Combined Systems, Inc. is a U.S.-based company (often marketed and produced under the brand name Combined Tactical Systems (CTS)), specializing in the manufacture of military and police equipment such as tear gas canisters, flash grenades, breaching munitions, and handcuffs. It supplies these products to police and military in the United States as well as Egypt and Israel. Evidence has also been collected by the War Resisters League that its products have been used to disperse protests in Tunisia, Chile, Bolivia, Guatemala, Germany, Netherlands, India, East Timor, Hong Kong, Argentina, Thailand, Trinidad and Tobago, Cameroon, Colombia, Sierra Leone, The United States and Egypt. Discovery of the use of tear gas produced by the US company in various police actions against demonstrations around the world was met with controversy in the social media discussions related to events of the Arab Spring.
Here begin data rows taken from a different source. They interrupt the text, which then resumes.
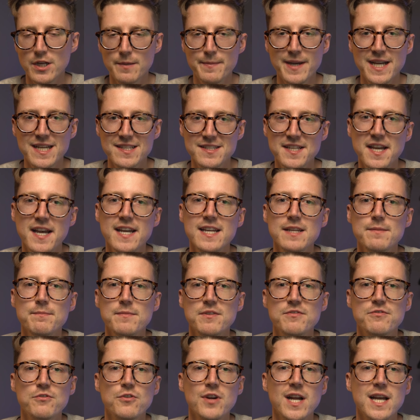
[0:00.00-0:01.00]
a bit of time
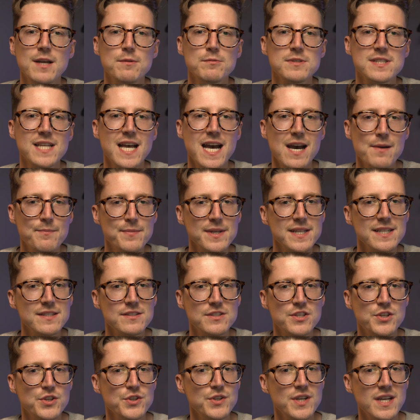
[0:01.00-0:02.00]
before I was happy
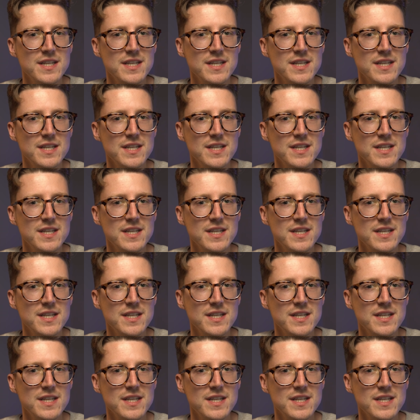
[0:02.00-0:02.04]
to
In February 2012, the online activist group Anonymous claimed to have hacked the company's website in retaliation for the company's supply of protest suppression weapons to various countries.

History 
The company was founded by Michael Brunn and Jacob Kravel and is owned by Point Lookout Capital Partners. On November 25th, 2019, MarketWatch, Inc. reported that the Carlyle fund holding Combined Systems’ stock has been closed, and its assets sold off. The company's main manufacturing plant is in Jamestown, Pennsylvania.